▶ **ASSIGNED TASK**
Could you please write out each line of the records exactly, minus the pictures?

▶ **DATASET CONTENT**
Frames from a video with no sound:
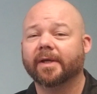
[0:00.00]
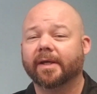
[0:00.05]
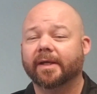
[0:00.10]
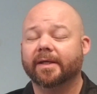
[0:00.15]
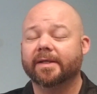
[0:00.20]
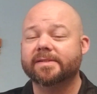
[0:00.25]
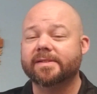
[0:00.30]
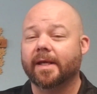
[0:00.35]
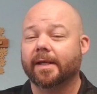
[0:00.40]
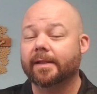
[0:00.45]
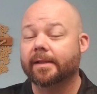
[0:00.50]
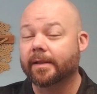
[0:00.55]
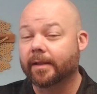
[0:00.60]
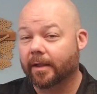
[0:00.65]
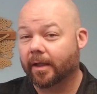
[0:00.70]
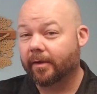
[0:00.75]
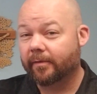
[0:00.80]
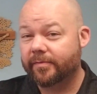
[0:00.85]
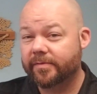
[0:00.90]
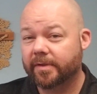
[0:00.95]
is I
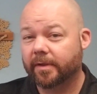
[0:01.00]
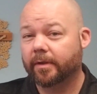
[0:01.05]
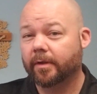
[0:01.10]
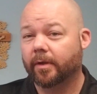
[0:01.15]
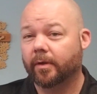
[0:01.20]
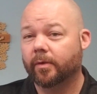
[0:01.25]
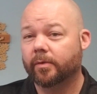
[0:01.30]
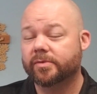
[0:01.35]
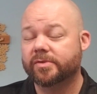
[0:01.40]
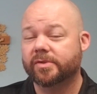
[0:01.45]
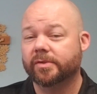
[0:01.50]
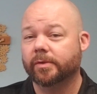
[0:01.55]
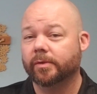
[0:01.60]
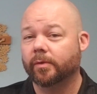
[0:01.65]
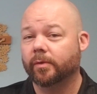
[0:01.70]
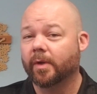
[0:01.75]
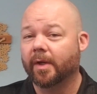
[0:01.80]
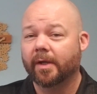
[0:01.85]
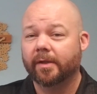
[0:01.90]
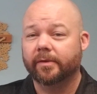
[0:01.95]
love to go to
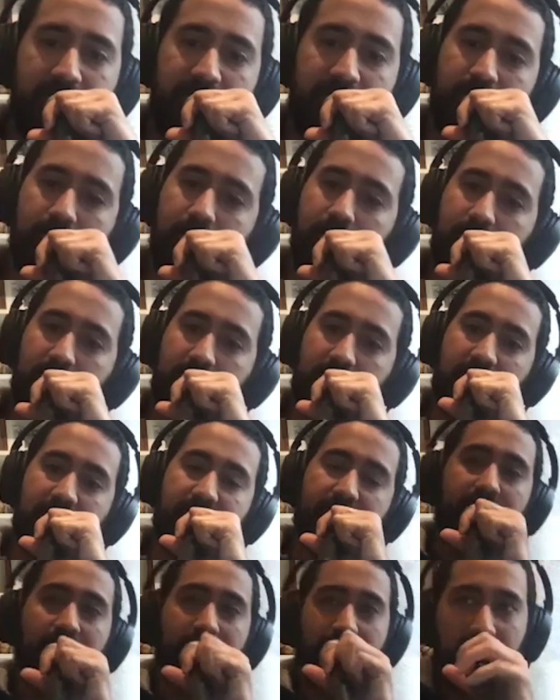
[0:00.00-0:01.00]
absolutely. I
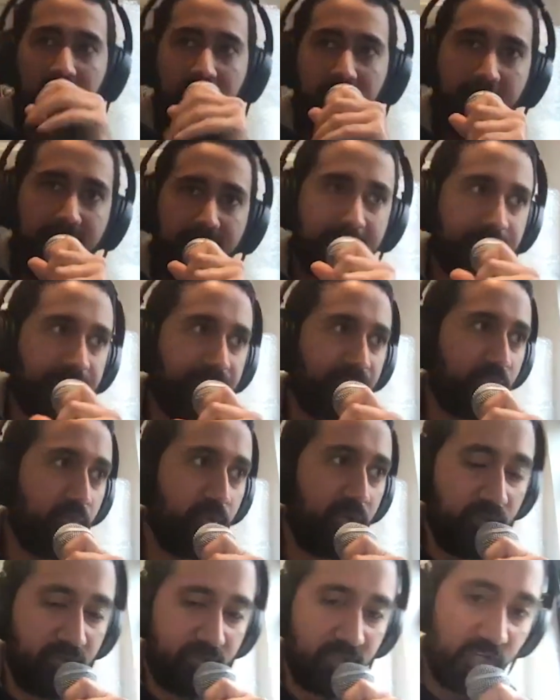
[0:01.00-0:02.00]
think like.
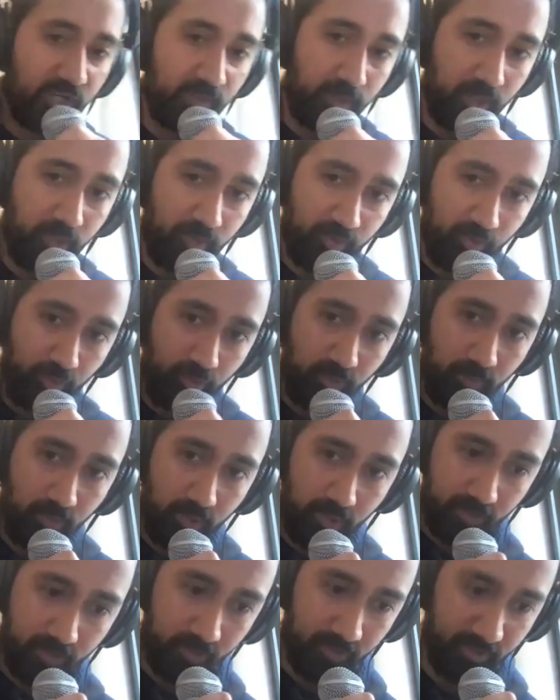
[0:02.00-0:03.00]
When you think about role
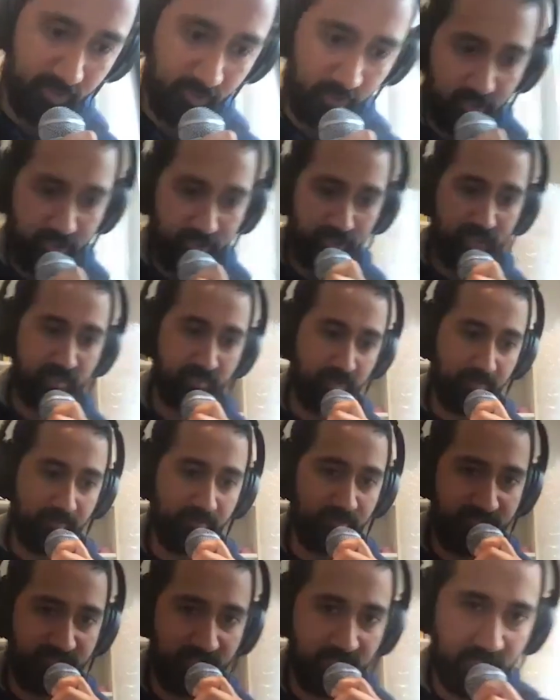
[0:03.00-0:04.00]
models or just
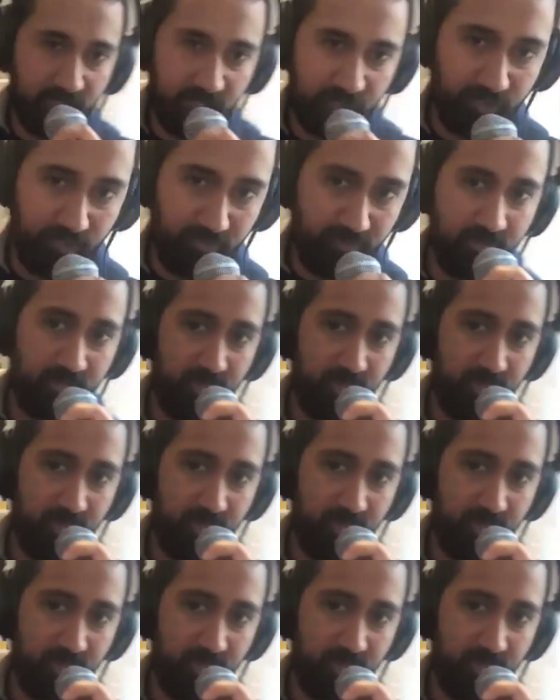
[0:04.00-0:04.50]
representation,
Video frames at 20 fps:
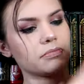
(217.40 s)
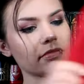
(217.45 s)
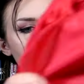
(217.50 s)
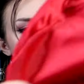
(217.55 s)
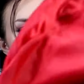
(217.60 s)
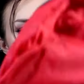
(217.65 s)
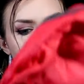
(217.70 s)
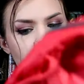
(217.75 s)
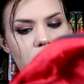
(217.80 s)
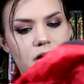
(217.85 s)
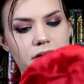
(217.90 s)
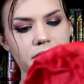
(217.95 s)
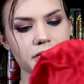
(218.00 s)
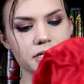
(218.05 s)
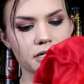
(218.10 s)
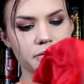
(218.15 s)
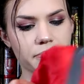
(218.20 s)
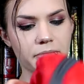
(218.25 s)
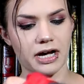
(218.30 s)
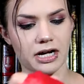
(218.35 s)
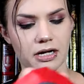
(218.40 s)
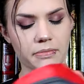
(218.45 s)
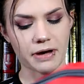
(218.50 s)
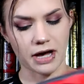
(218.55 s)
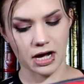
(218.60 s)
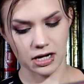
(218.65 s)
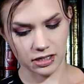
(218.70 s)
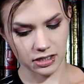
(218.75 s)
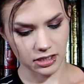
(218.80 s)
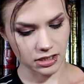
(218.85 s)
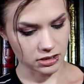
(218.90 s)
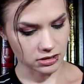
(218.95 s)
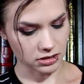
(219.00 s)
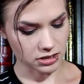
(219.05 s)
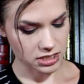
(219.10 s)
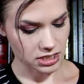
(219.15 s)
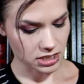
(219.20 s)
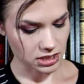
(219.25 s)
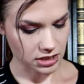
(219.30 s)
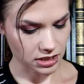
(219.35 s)
It's like a hiking backpack, it
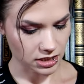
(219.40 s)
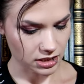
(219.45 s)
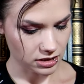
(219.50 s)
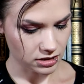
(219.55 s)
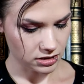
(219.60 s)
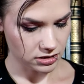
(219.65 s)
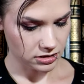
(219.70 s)
looks like.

▶ **FINISHED TASK**
Frames from a video with no sound:
[0:00.00]
[0:00.05]
[0:00.10]
[0:00.15]
[0:00.20]
[0:00.25]
[0:00.30]
[0:00.35]
[0:00.40]
[0:00.45]
[0:00.50]
[0:00.55]
[0:00.60]
[0:00.65]
[0:00.70]
[0:00.75]
[0:00.80]
[0:00.85]
[0:00.90]
[0:00.95]
is I
[0:01.00]
[0:01.05]
[0:01.10]
[0:01.15]
[0:01.20]
[0:01.25]
[0:01.30]
[0:01.35]
[0:01.40]
[0:01.45]
[0:01.50]
[0:01.55]
[0:01.60]
[0:01.65]
[0:01.70]
[0:01.75]
[0:01.80]
[0:01.85]
[0:01.90]
[0:01.95]
love to go to
[0:00.00-0:01.00]
absolutely. I
[0:01.00-0:02.00]
think like.
[0:02.00-0:03.00]
When you think about role
[0:03.00-0:04.00]
models or just
[0:04.00-0:04.50]
representation,
Video frames at 20 fps:
(217.40 s)
(217.45 s)
(217.50 s)
(217.55 s)
(217.60 s)
(217.65 s)
(217.70 s)
(217.75 s)
(217.80 s)
(217.85 s)
(217.90 s)
(217.95 s)
(218.00 s)
(218.05 s)
(218.10 s)
(218.15 s)
(218.20 s)
(218.25 s)
(218.30 s)
(218.35 s)
(218.40 s)
(218.45 s)
(218.50 s)
(218.55 s)
(218.60 s)
(218.65 s)
(218.70 s)
(218.75 s)
(218.80 s)
(218.85 s)
(218.90 s)
(218.95 s)
(219.00 s)
(219.05 s)
(219.10 s)
(219.15 s)
(219.20 s)
(219.25 s)
(219.30 s)
(219.35 s)
It's like a hiking backpack, it
(219.40 s)
(219.45 s)
(219.50 s)
(219.55 s)
(219.60 s)
(219.65 s)
(219.70 s)
looks like.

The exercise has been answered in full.